During 1898 he completed four very special lithographs: Woman
with Urn, Burlesque Couple, Desperate Woman and
Desire, which all have in common the fact that they use stones
prepared and printed by Munch himself. These lithographs exist in
a number of states - in fact each impression is unique. Coincidence
appears to have played a major role in the execution, calling to
mind August Strindberg's ideas on coincidence as a creative factor.
Several of Munch's woodcuts at this time also bear the unmistakable
signs of having been printed by the artist himself, and on these
we find the same fondness for rough brownish paper, torn or cut
in an almost random manner which emphasises the character of packaging
paper.
At this time Munch also developed another technique for taking
imprints from woodblocks, what in modern art literature is referred
to as frottage and is considered to have originated with the Surrealists.
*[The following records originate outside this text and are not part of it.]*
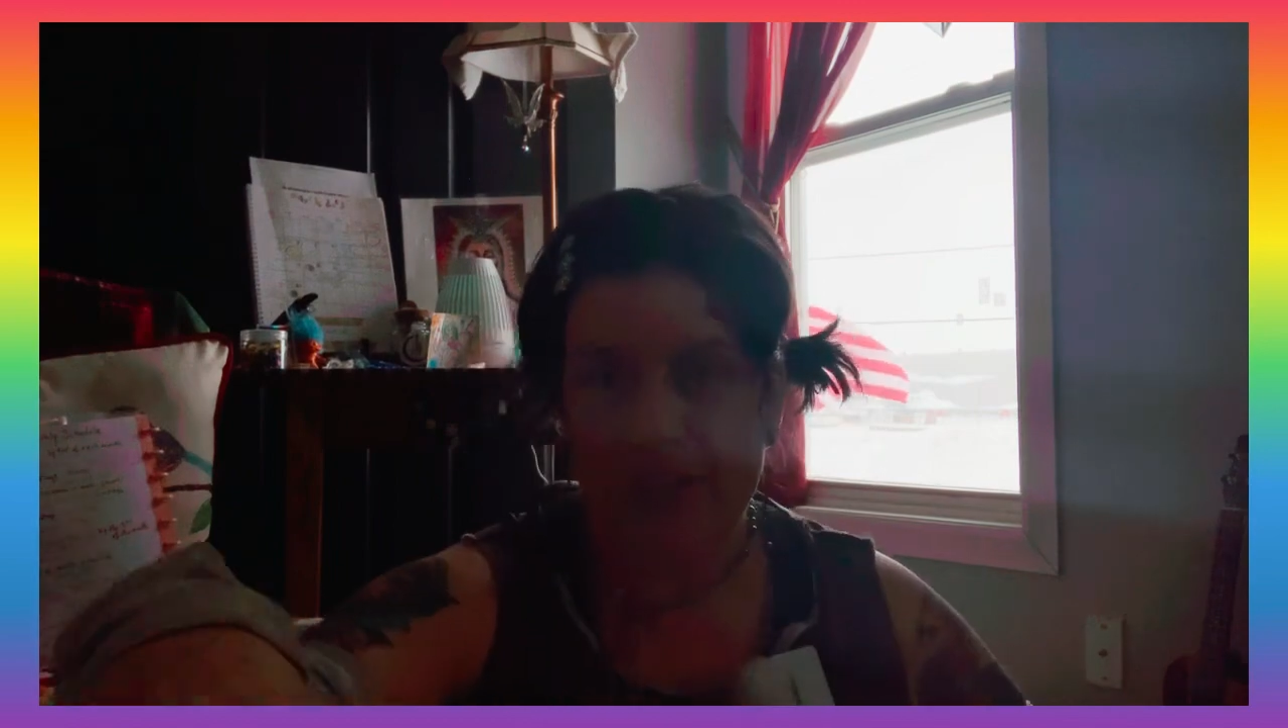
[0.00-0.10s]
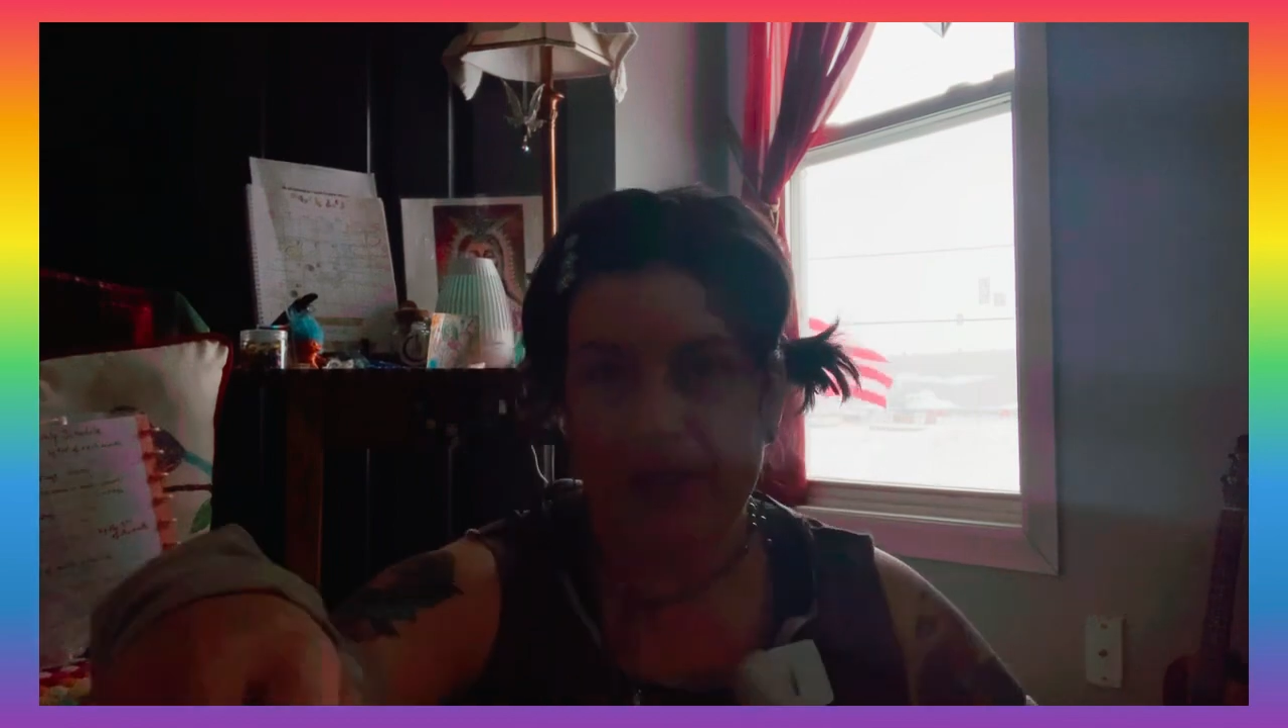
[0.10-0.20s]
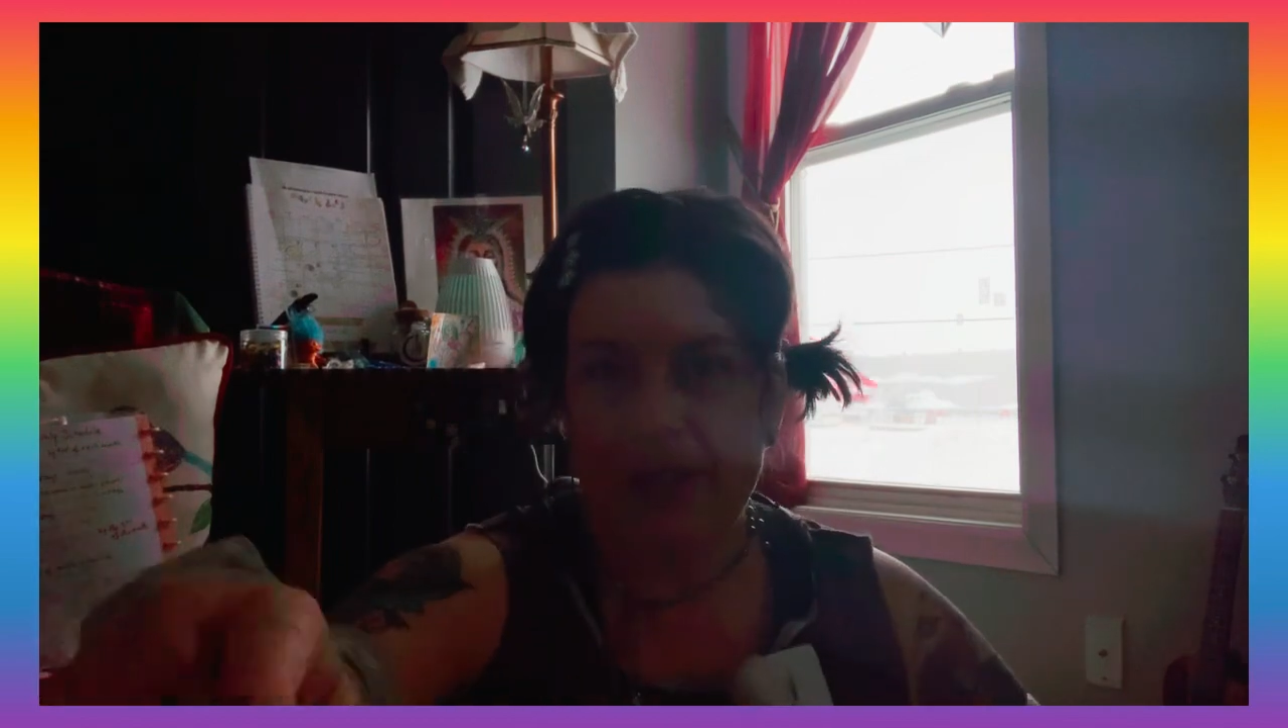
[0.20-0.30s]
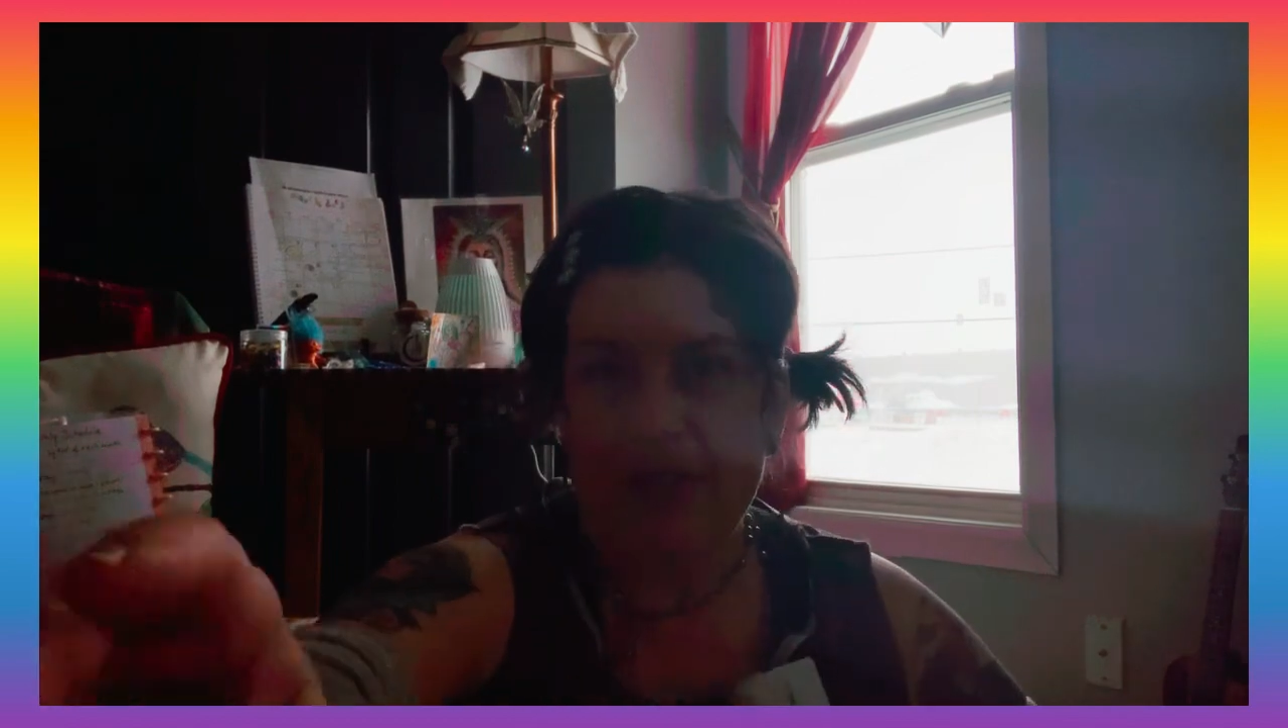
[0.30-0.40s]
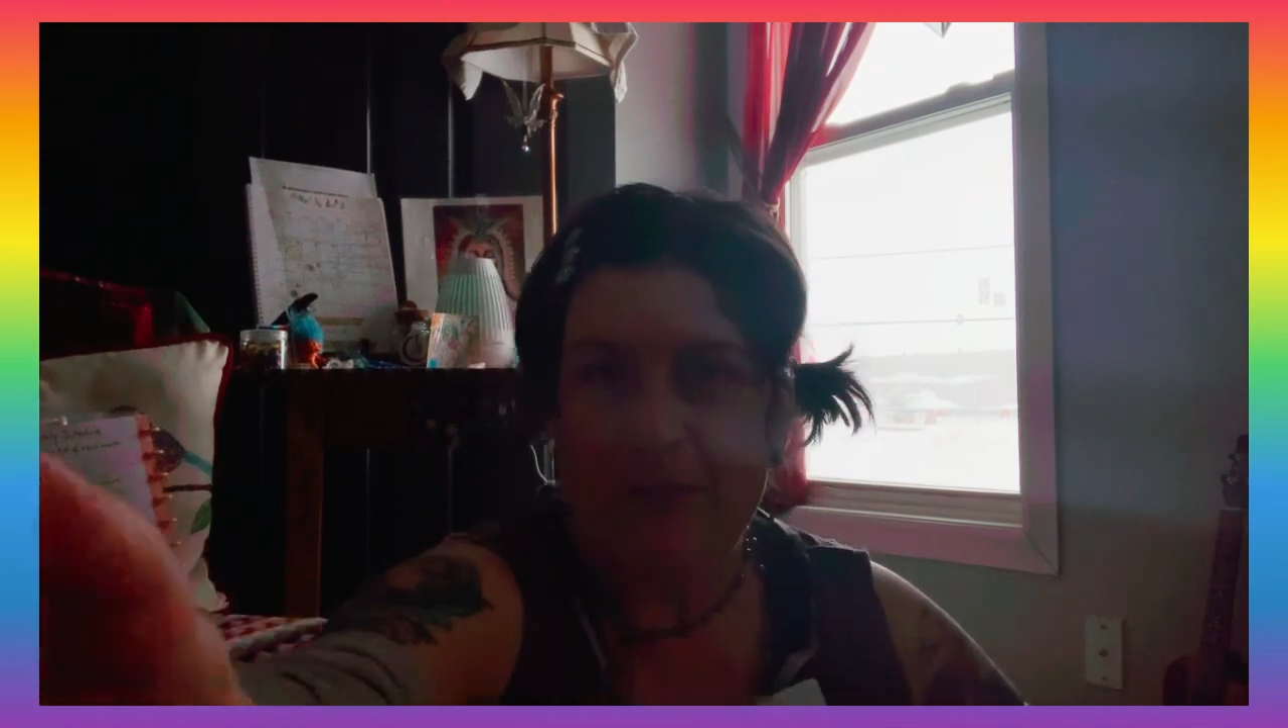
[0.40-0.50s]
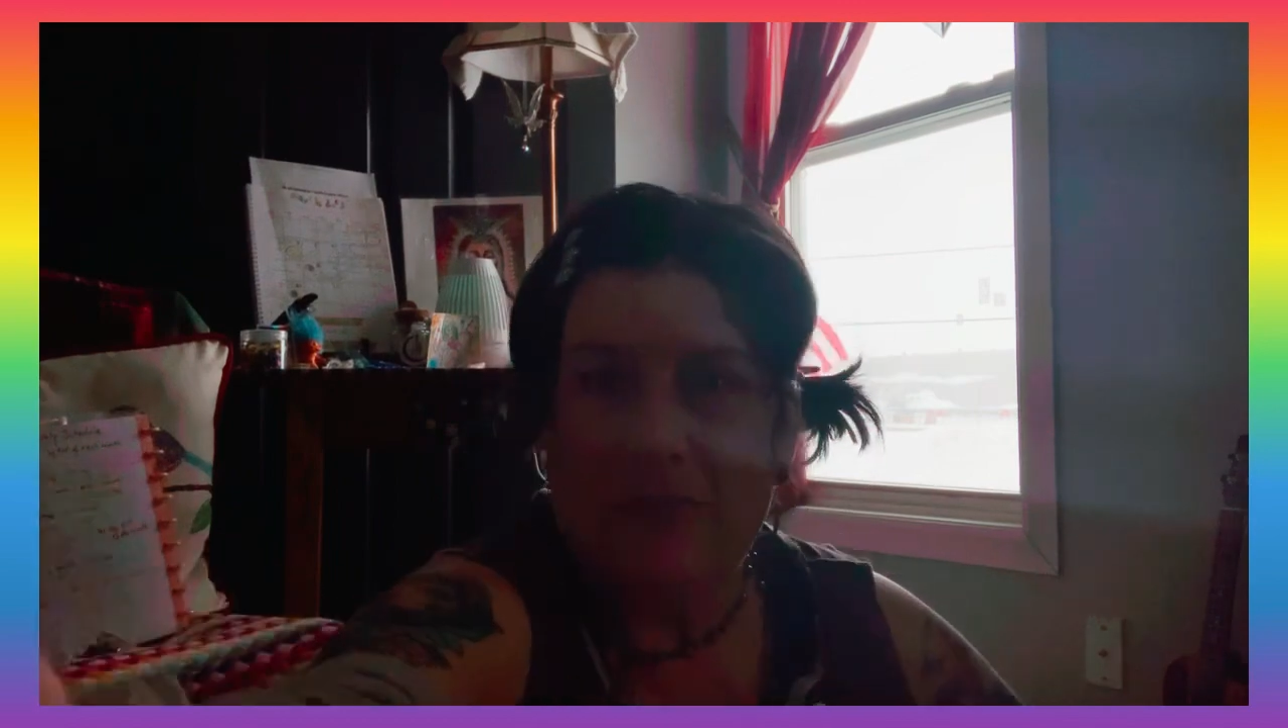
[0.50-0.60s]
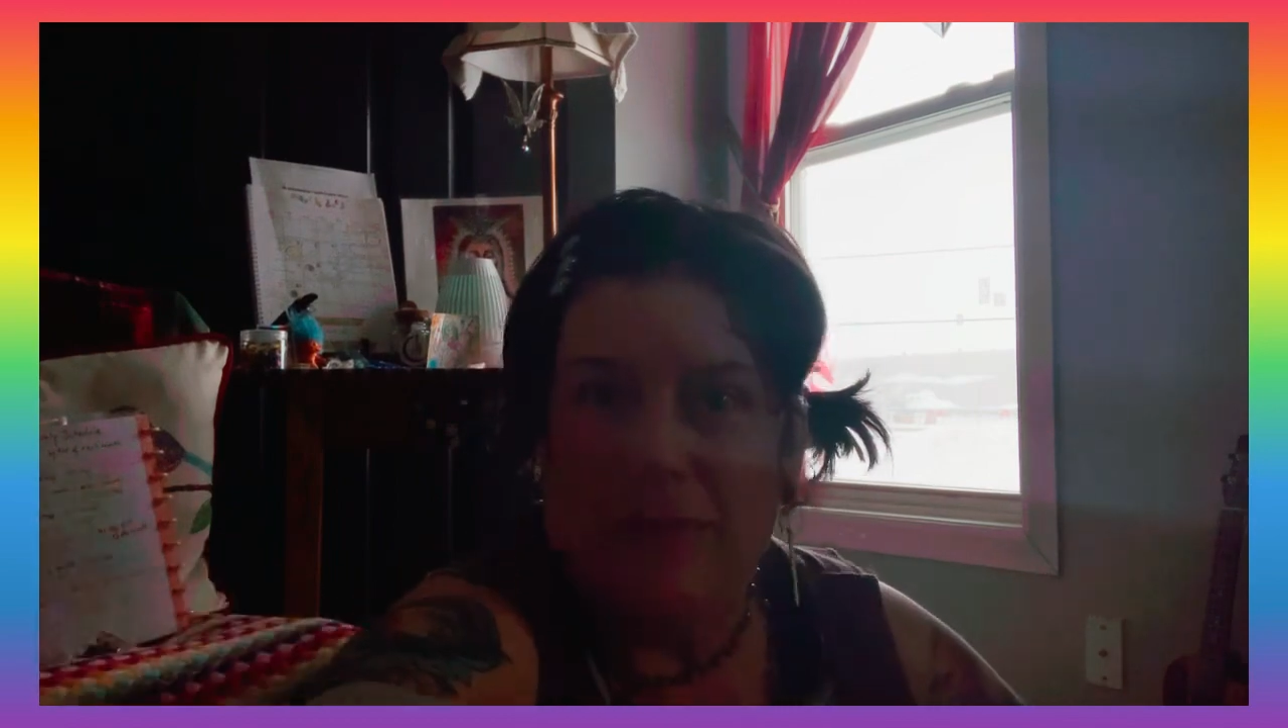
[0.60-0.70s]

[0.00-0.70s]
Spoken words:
You know,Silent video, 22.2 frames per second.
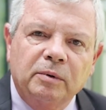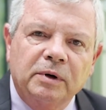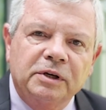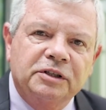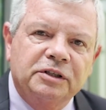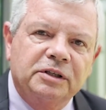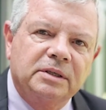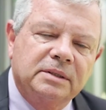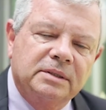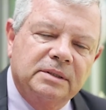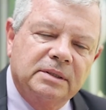which
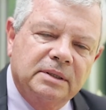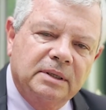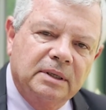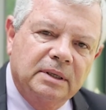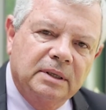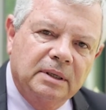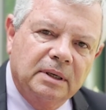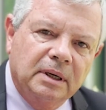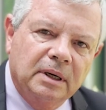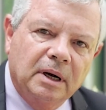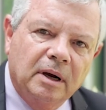is
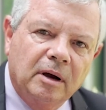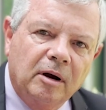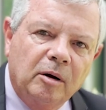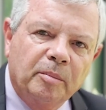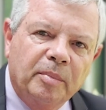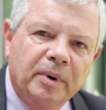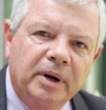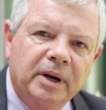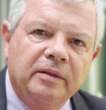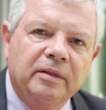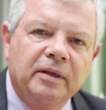uh, a
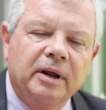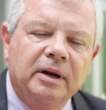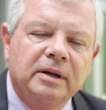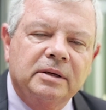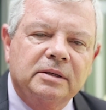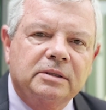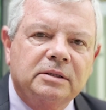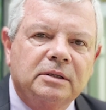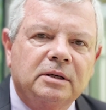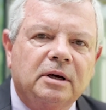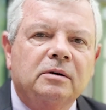company that
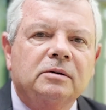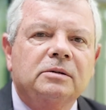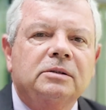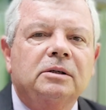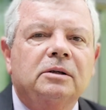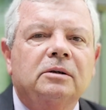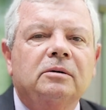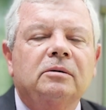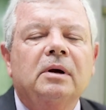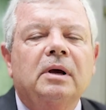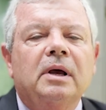is
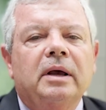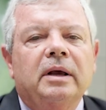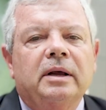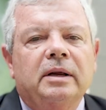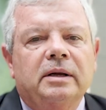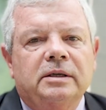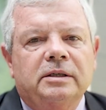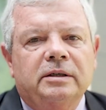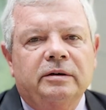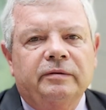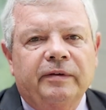also
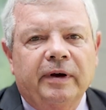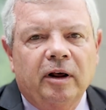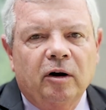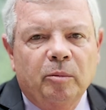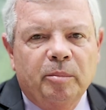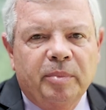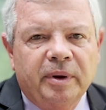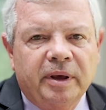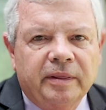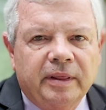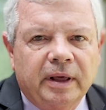
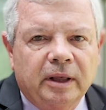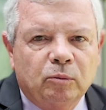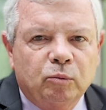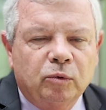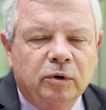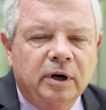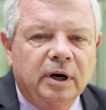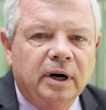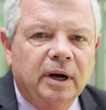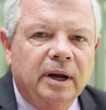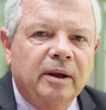developing that
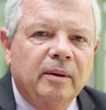work,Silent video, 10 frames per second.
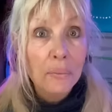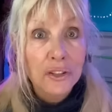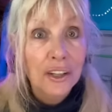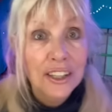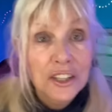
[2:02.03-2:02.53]

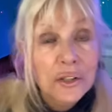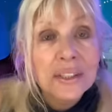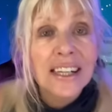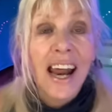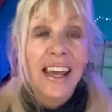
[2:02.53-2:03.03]
was going to do
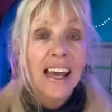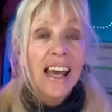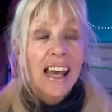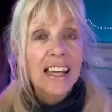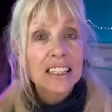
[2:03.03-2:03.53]
today.
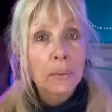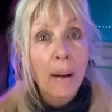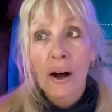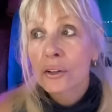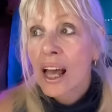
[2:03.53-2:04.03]
It's
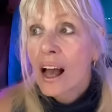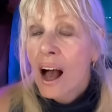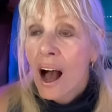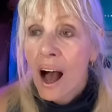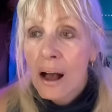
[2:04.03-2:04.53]
about
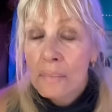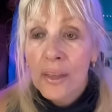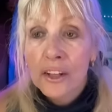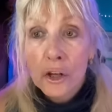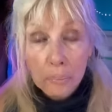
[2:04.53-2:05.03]
um,
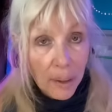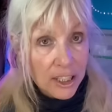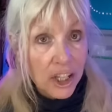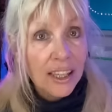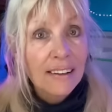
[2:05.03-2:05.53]
your
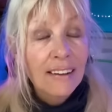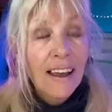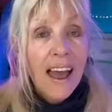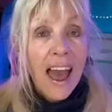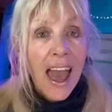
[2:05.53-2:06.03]
budget
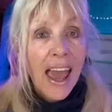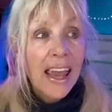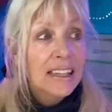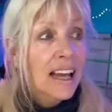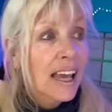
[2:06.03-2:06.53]

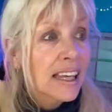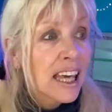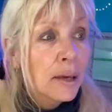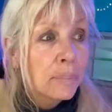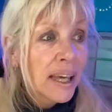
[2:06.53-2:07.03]
and
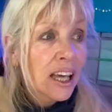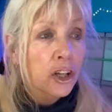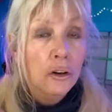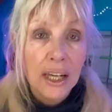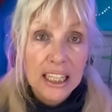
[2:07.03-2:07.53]
keeping
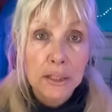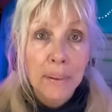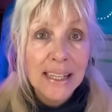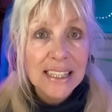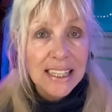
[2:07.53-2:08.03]
your
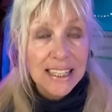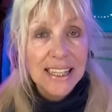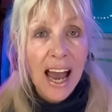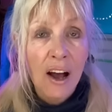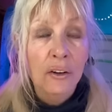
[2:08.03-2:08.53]
expenses
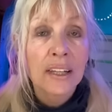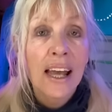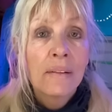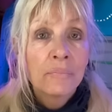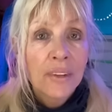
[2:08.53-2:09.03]
down,
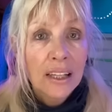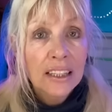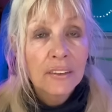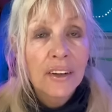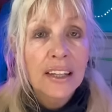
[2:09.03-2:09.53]

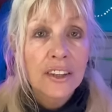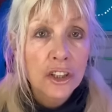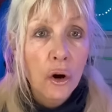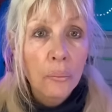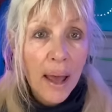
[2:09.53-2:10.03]
living the
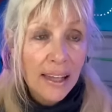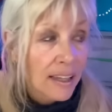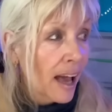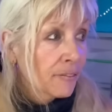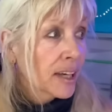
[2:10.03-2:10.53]
nomad
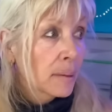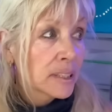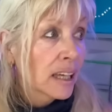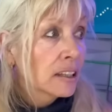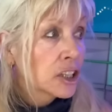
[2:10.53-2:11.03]
life. And I'm
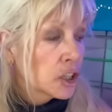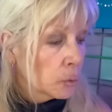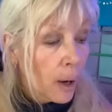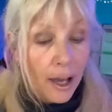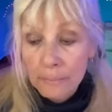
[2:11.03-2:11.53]
telling you
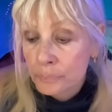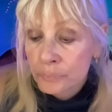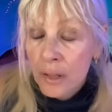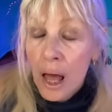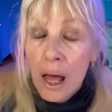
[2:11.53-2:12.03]
what,
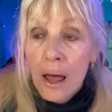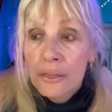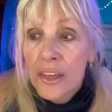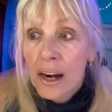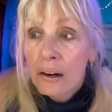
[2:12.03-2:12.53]

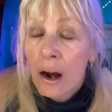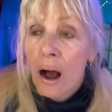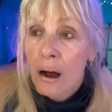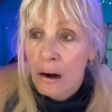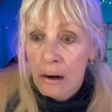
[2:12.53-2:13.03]
there
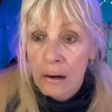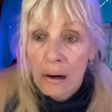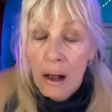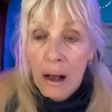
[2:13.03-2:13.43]
are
Instead of inking the woodblock and printing it in a press, he laid
a sheet of paper over the block and rubbed it with a piece of coloured
crayon. Unlike ordinary printing, such rubbings do not appear as
a mirror image, that is to say they render the woodblock the same
way round as it was carved. The first time Munch used such a technique
was probably in 1897, when he created the poster for an exhibition
in Kristiania. Then he first made a frottage from the woodblock
of Man's Head in Woman´s Hair, which was then transferred
to a stone or plate and printed lithographically. Later he also
created several pure frottages, sometimes reinforced by drawing
or further work. In addition, we can see that in some later transfer
lithographs he also used woodblocks as a base for the drawings,
so that the grain of the wood produced an effect in the finished
lithographs.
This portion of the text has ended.